[[ SOURCE MATERIAL open ]]

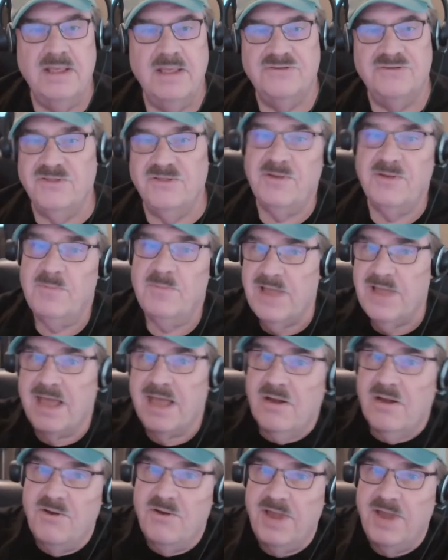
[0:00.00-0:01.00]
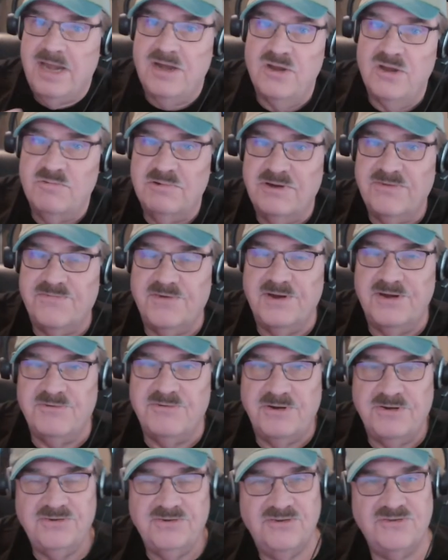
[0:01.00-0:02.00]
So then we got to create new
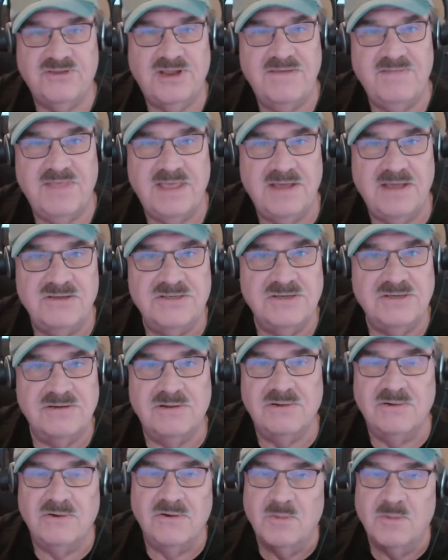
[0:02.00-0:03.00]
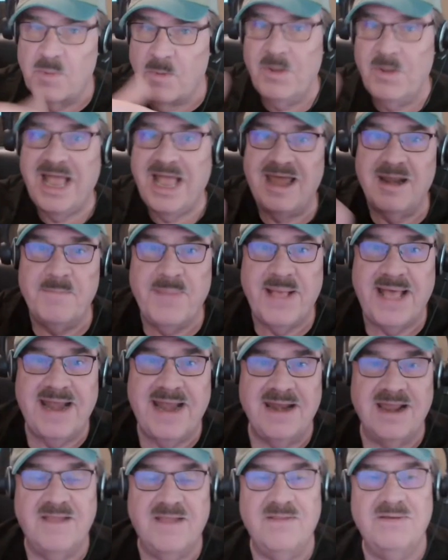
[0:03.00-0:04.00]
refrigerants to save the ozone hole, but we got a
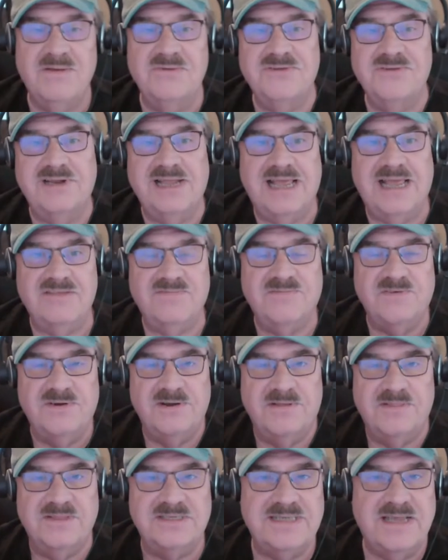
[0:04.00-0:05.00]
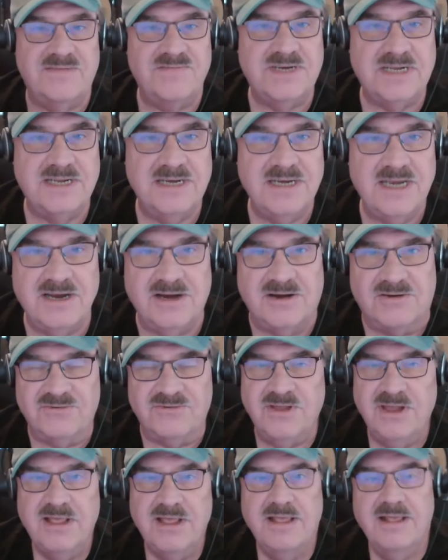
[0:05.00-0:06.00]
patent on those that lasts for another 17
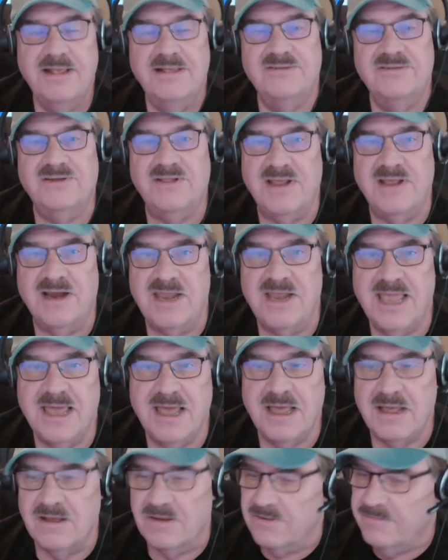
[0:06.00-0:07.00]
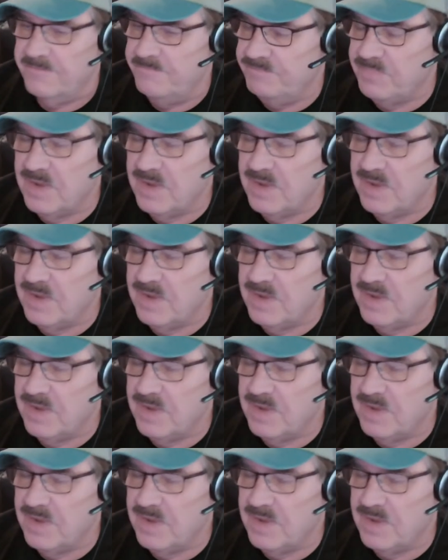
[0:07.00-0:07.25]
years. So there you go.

[[ SOURCE MATERIAL closed ]]

## PROBLEM TO WORK ON
Retype the data exactly; images stay out.

## ANSWER BOX
[0:00.00-0:01.00]
[0:01.00-0:02.00]
So then we got to create new
[0:02.00-0:03.00]
[0:03.00-0:04.00]
refrigerants to save the ozone hole, but we got a
[0:04.00-0:05.00]
[0:05.00-0:06.00]
patent on those that lasts for another 17
[0:06.00-0:07.00]
[0:07.00-0:07.25]
years. So there you go.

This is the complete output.